England Cites U.S., Australia, New Zealand Security Partnership
By Gerry J. Gilmore
American Forces Press Service
WASHINGTON, May. 6, 2008 The deputy defense secretary praised the nations of Australia and New Zealand for their long-time friendship and security partnership with the United States during a Pentagon ceremony here today.
Deputy Defense Secretary of Gordon England, right, addresses an international audience during the May 6, 2008, dedication ceremony for the Pentagon's newly redesigned ANZUS Corridor. The displays lining the walls of the corridor celebrate the shared defense commitments of Australia, New Zealand and the United States. Although the formal treaty among the nations was signed in 1951, military cooperation between the three partners extends back to well before World War I. Defense Department photo by R.D. Ward
(Click photo for screen-resolution image);high-resolution image available.
Deputy Defense Secretary Gordon R. England, accompanied by Australian Ambassador to the United States Dennis Richardson and New Zealand Ambassador to the United States Roy Ferguson, hosted the opening of the refurbished Australia, New Zealand and United States, or ANZUS, corridor exhibit that’s located in the Pentagon’s “A” ring hallway between the eighth and ninth corridors.
The exhibit features artwork, statuary, weaponry, uniforms and other items that signify the three countries’ security partnership throughout the decades.
The display “does reflect the historic bonds of friendship and respect between Australia, New Zealand and the United States,” England said. The exhibit includes the contributions of American, Australian and New Zealand artisans and craftspeople, the deputy defense secretary observed.
The alliance among the United States, Australia and New Zealand predates the war on terrorism, England said. President Theodore Roosevelt in 1907 dispatched a squadron of U.S. Navy vessels to circumnavigate the world as a display of U.S. maritime flexibility, he noted. The white-painted flotilla, later nicknamed the Great White Fleet, paid nearly a dozen friendly ports-of-call visits to nations worldwide, including visits to Sydney, Melbourne and Albany, Australia, and Auckland, New Zealand, in 1908.
“Behind me is a panorama of the Great White Fleet when it visited in Auckland and Sydney harbors,” England said, indicating one of the displays. “But, while the harbors look different today, Australia, New Zealand and the United States still share close bonds of friendship and that is because we share common values -- freedom, liberty, justice and human dignity.”

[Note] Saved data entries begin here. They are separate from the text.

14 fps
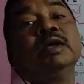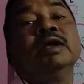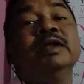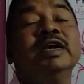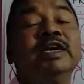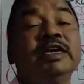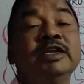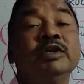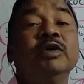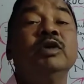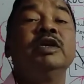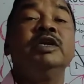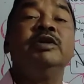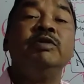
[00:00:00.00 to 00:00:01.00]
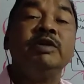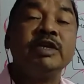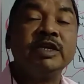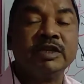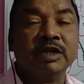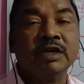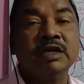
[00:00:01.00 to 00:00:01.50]
that is your
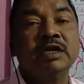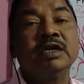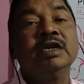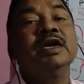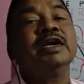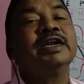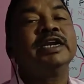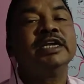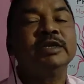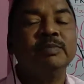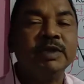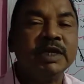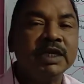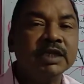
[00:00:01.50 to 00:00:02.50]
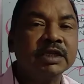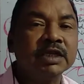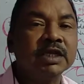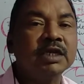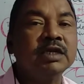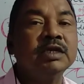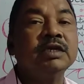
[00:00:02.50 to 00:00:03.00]
nutrition,
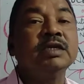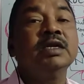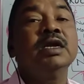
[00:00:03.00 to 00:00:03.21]
respiration,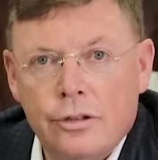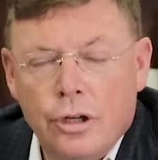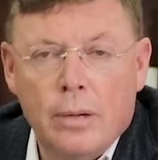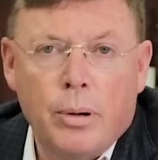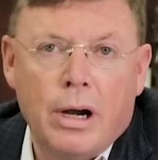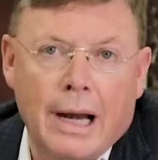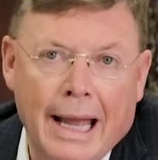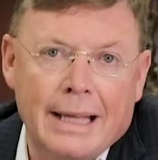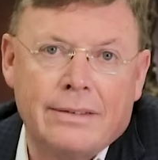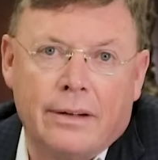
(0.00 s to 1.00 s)
John Pryor
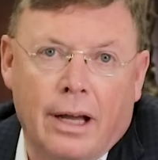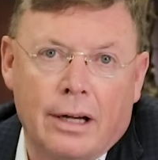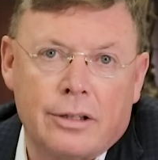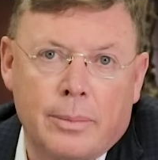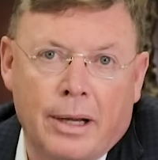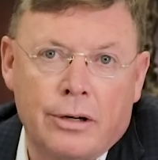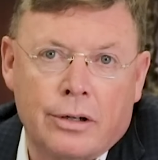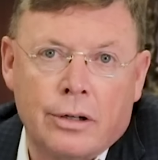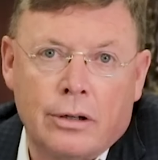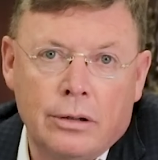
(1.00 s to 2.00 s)
asked the doctor about
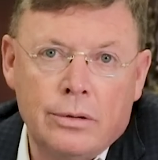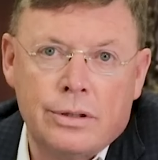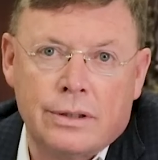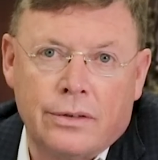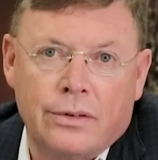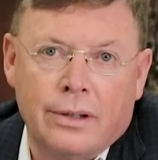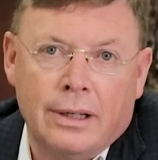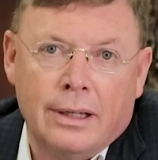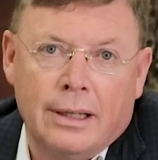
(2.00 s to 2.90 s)
her conclusions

Those values are preserved today in all three nations, thanks to the efforts and selfless service of their military members, England said.
“We thank all who serve today and all those who have served for this great gift of freedom,” he said.
On Sept. 1, 1951, Australia, New Zealand and the United States signed the ANZUS mutual security agreement. That treaty was invoked for the first time following the Sept. 11, 2001, terrorist attacks on the United States.
The refurbished exhibit “is testimony to the enduring bonds between our two countries and people, especially those bonds forged in battle,” Australian Ambassador Richardson remarked, noting U.S. and Australian troops fought together for the first time on July 4, 1918, during the Battle of Hamel Wood in France during World War I.
“This corridor tells the story of that battle; it tells the story of the other conflicts in which we have been joined,” Richardson said.
The Pentagon display commemorates the friendship and security partnership among New Zealand, Australia and the United States during times of war and peace over the past century, New Zealand Ambassador Ferguson remarked.
“This is an occasion to reflect on our history, celebrate our successes and, above all, to remember the service and sacrifice of our respective armed forces,” Ferguson said.
The militaries of New Zealand, Australia and the United States, Ferguson observed, have fought “steadfastly, together” as friends and allies for decades during conflicts to preserve freedom and the rule of law.
“New Zealand places great value on the important role the United States continues to play in supporting security and prosperity in the Asia-Pacific region, and we are very grateful for that role,” Ferguson said.